16 October 2011

Education and Food

Because this is Blog Action Day, the blogosphere is dedicated, in large part, to discussing the basic right and need of all people everywhere to a sustaining and nutritious diet. Our current planet produces adequate food for all people everywhere, but there is difficulty getting the proper food to people who need it for several reasons. A clear and careful understanding of this situation is a core requirement--or at least a 'care requirement'--for proper education in the 21st century.
One reason for the lack of food in some locations is the massive inequity in the food consumed per capita between countries and between rich and poor within the same country. The spread of obesity (though perhaps this is not an appropriate topic for punning) in North America is evidence that many people are more concerned with consuming all we can instead of sharing. This sort of behaviour is strictly discouraged on the playground, where some children on playgrounds consider all they see as theirs and others are left without anything to play with. But we seem not to notice when we do the same things on a national or global level with our food-stocks.
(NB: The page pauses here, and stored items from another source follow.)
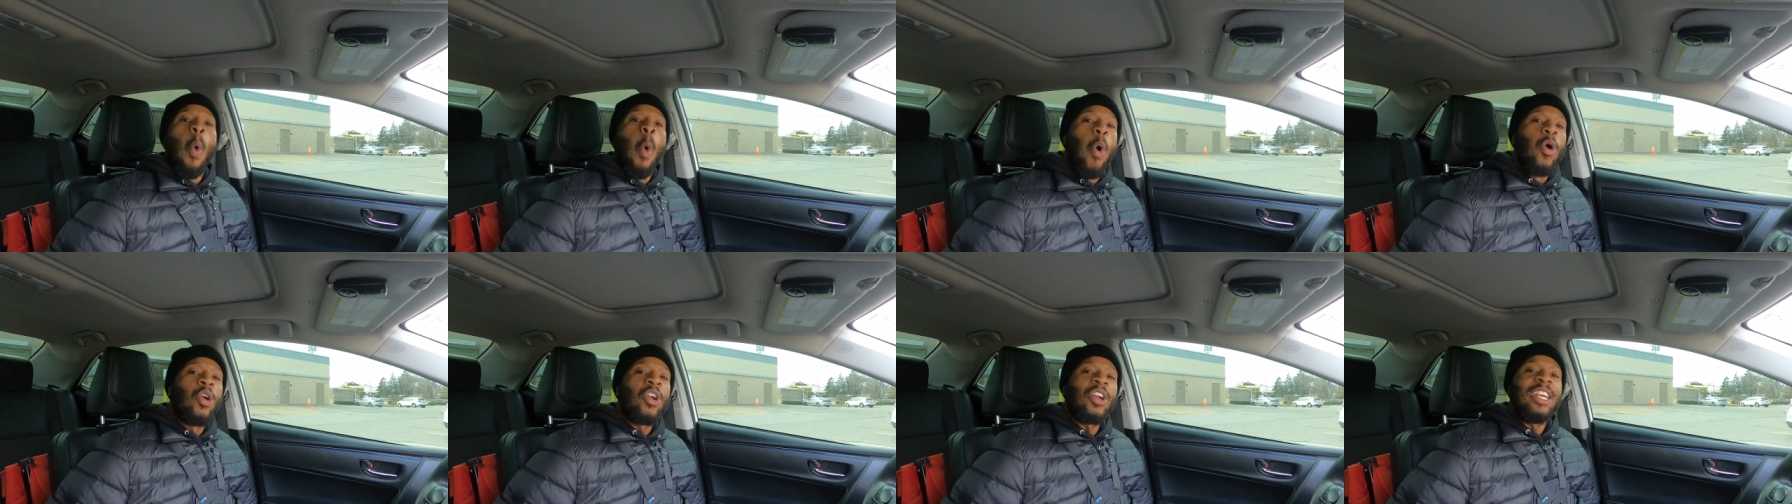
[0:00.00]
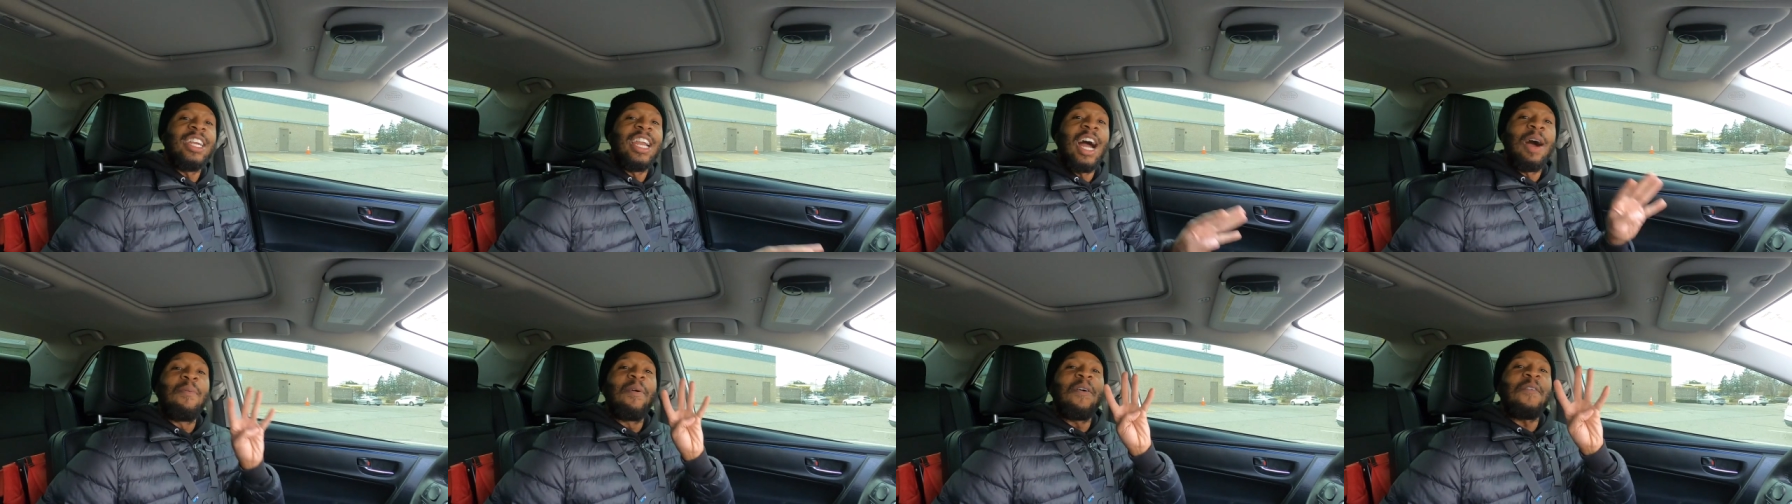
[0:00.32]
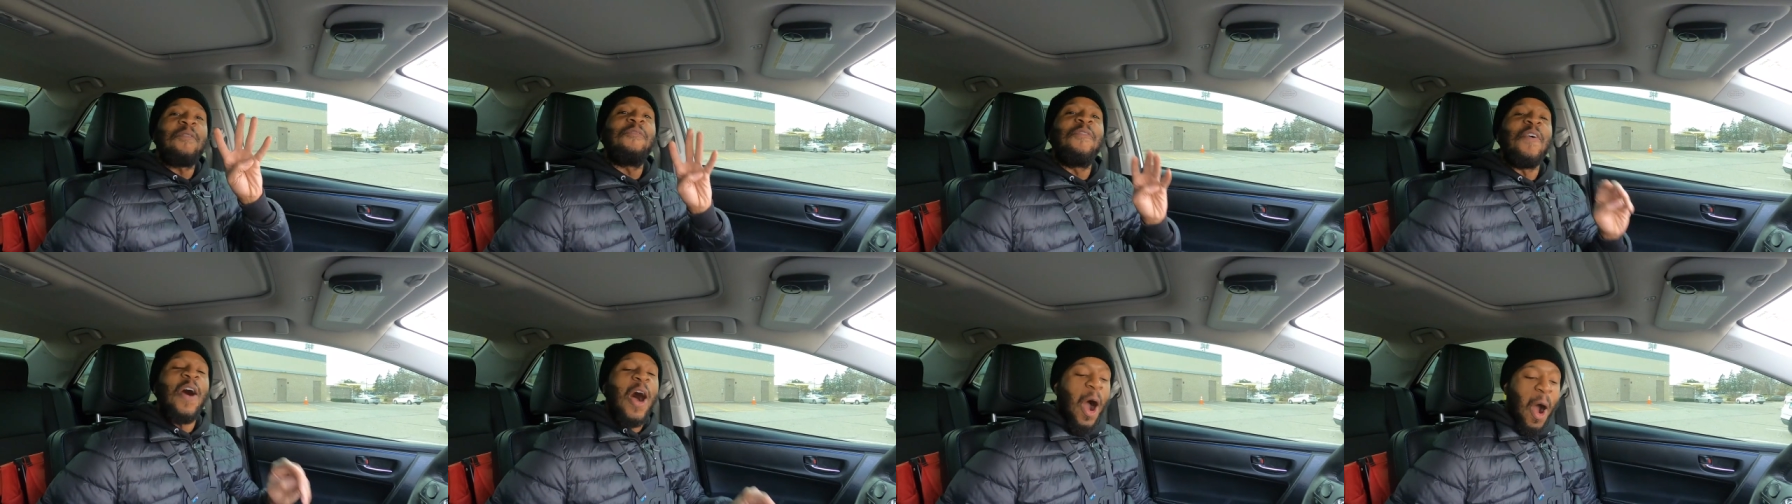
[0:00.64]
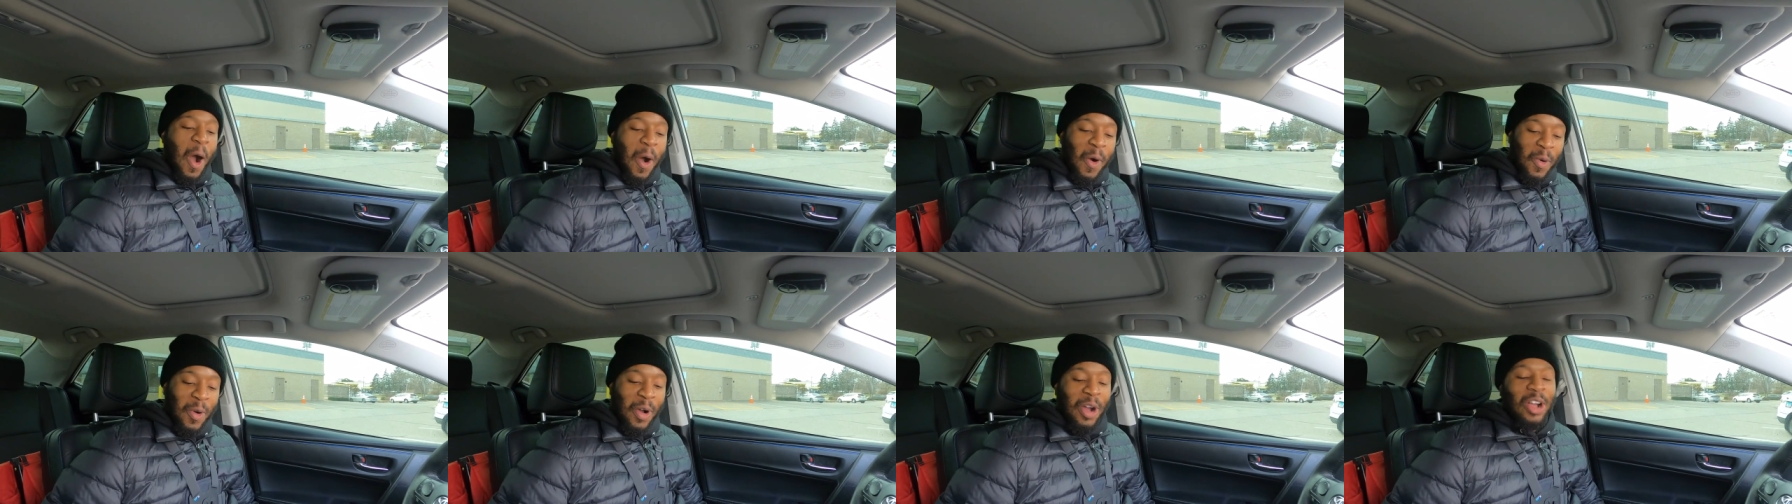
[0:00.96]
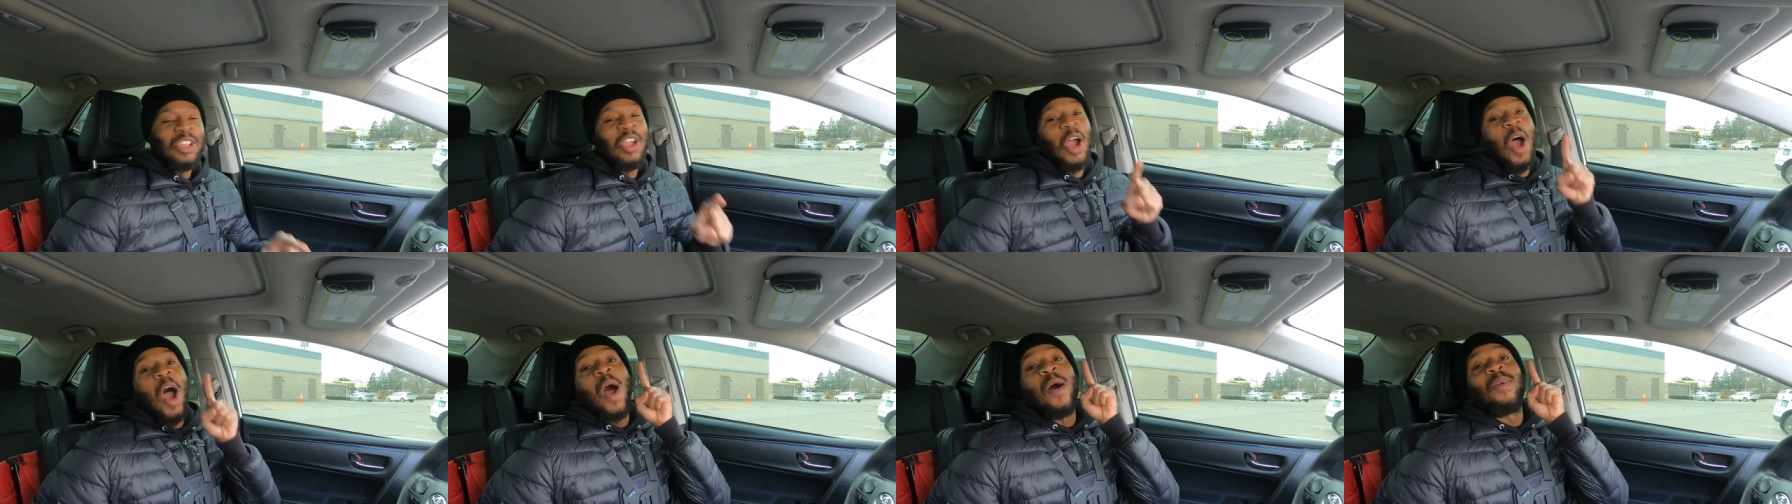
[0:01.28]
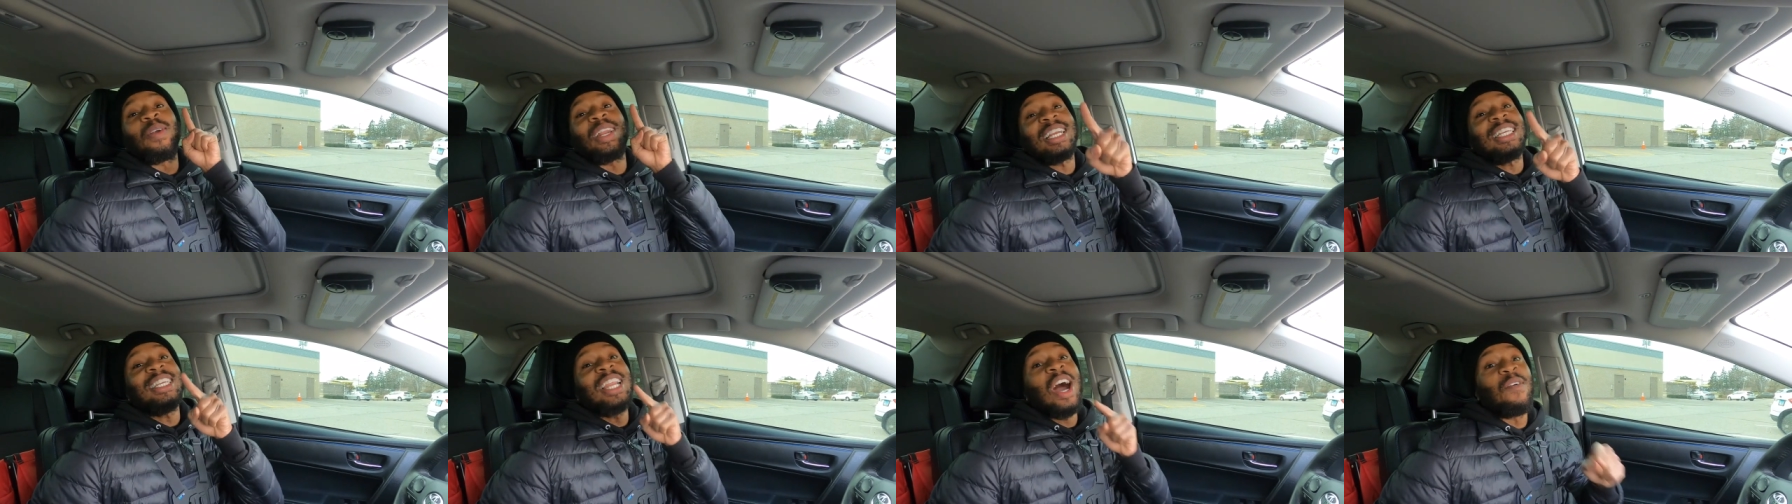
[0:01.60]
Order number four. Y'all
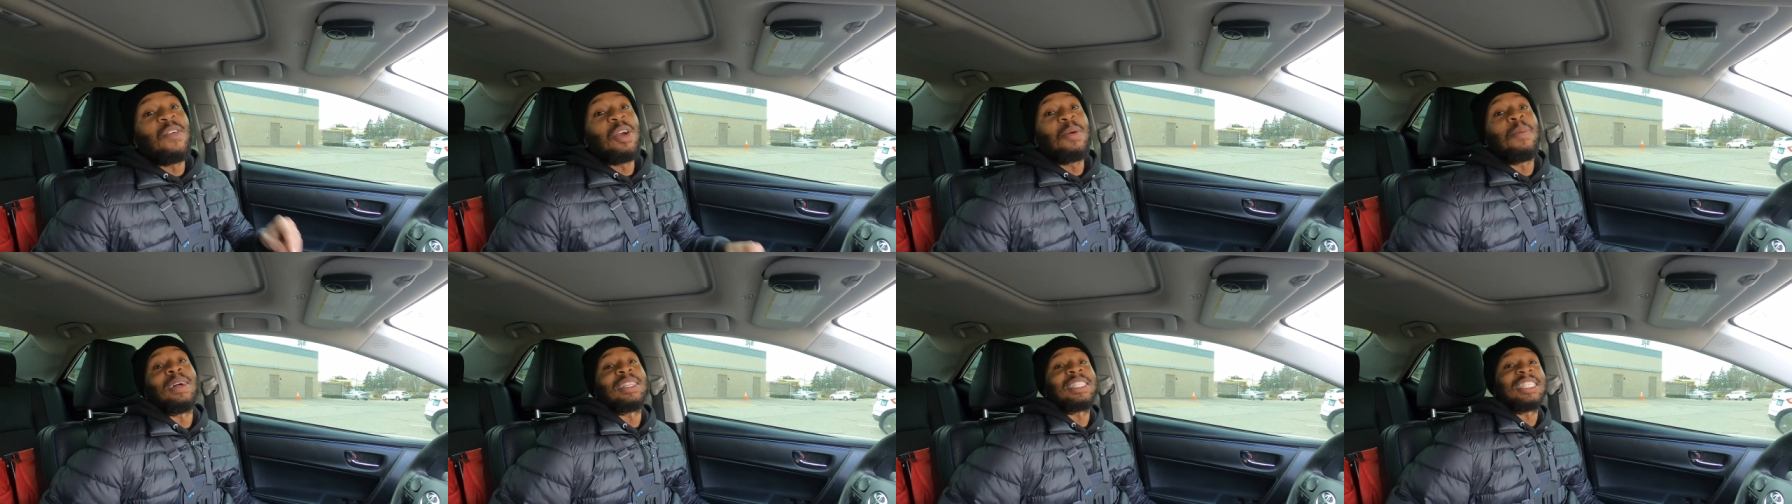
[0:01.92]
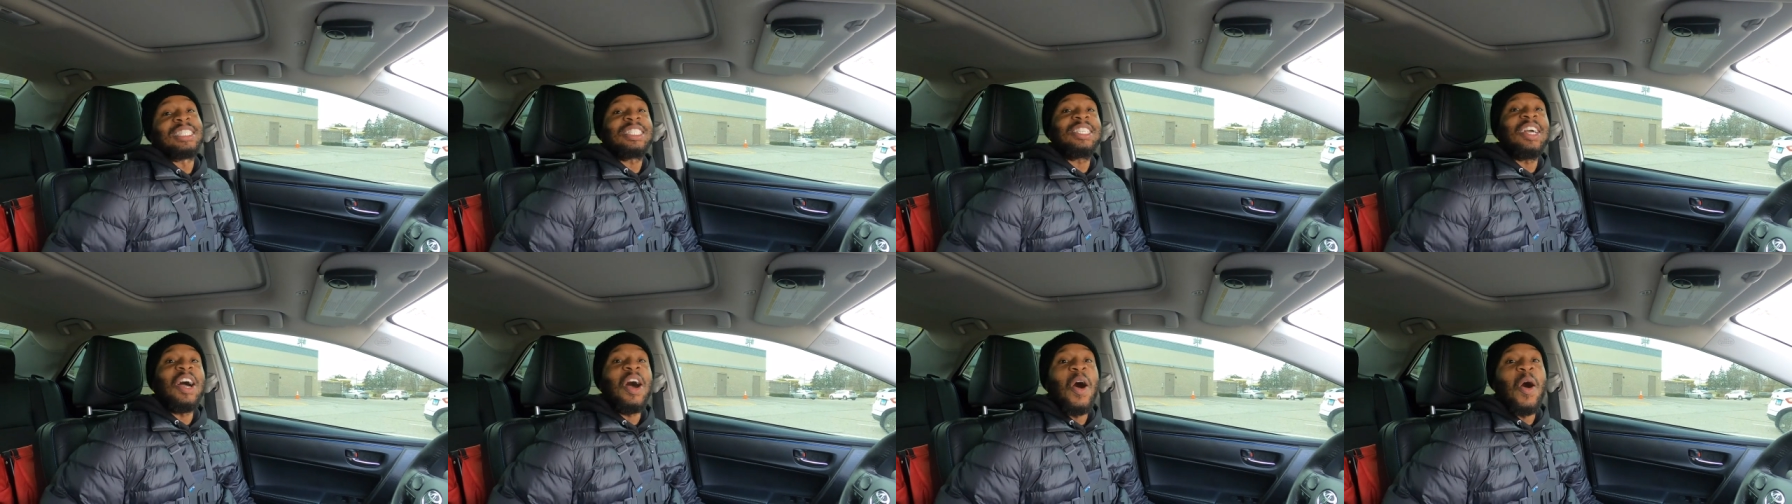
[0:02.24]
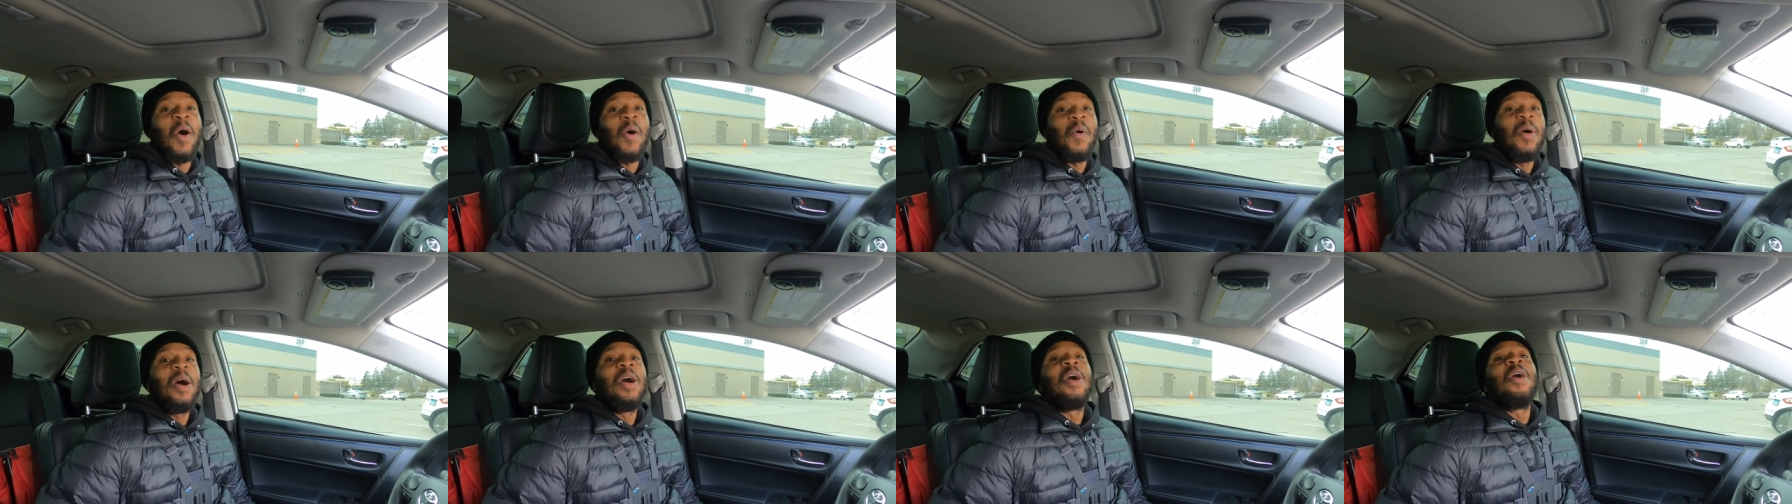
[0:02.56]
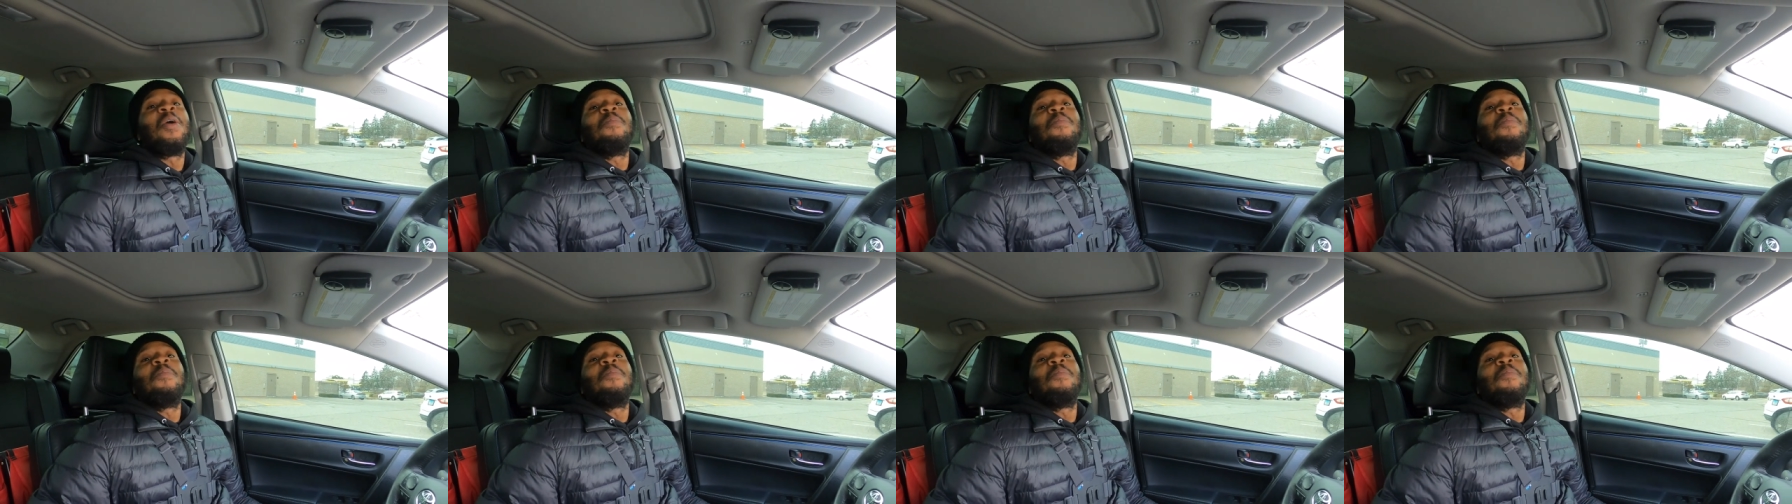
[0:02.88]
already know we about to go.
Another major reason for the lack of adequate food for part of the world is the amount of food, in the form of grains, fed to fatten the meat animals consumed in richer parts of the world. This in and of itself is unethical given the number of people who could be saved from starvation by the simple expedient of feeding them the grains given our cattle (and other domestic animals). But the fact that our meat is actually made less healthy by the infusion of a high-grain diet, goes beyond selfishness and to pure idiocy, in light of the high incidence of heart disease and other diet-related illnesses and disabilities.
Of course, merely shipping our 'overstock' to other countries does not address the basic need for food to be a major focus of production close to where consumers live. An answer to this situation is evident in the move to local and self-produced consumables. 'Victory gardens', after the model of those grown in England and other countries after WWII, are emerging in suburban, and even urban, areas. People are growing their own spices and some of their vegetables in pots and planters on their decks, and those with adequate land are spending more time growing more of their own produce. Growing numbers of people whose incomes would allow for the purchase of all their food consider it an especial mark of pride that they grow most--or even all--their own food.
The increase of understanding and changes in attitude that have been introduced in this post is requisite for an educated people in this age. A major goal of this blog is to facilitate education of people in their home communities. Considering how we produce, buy, and consume our food, especially in view of the needs of millions worldwide, is an important part of the care we need to take as we make our way from day to day and year to year.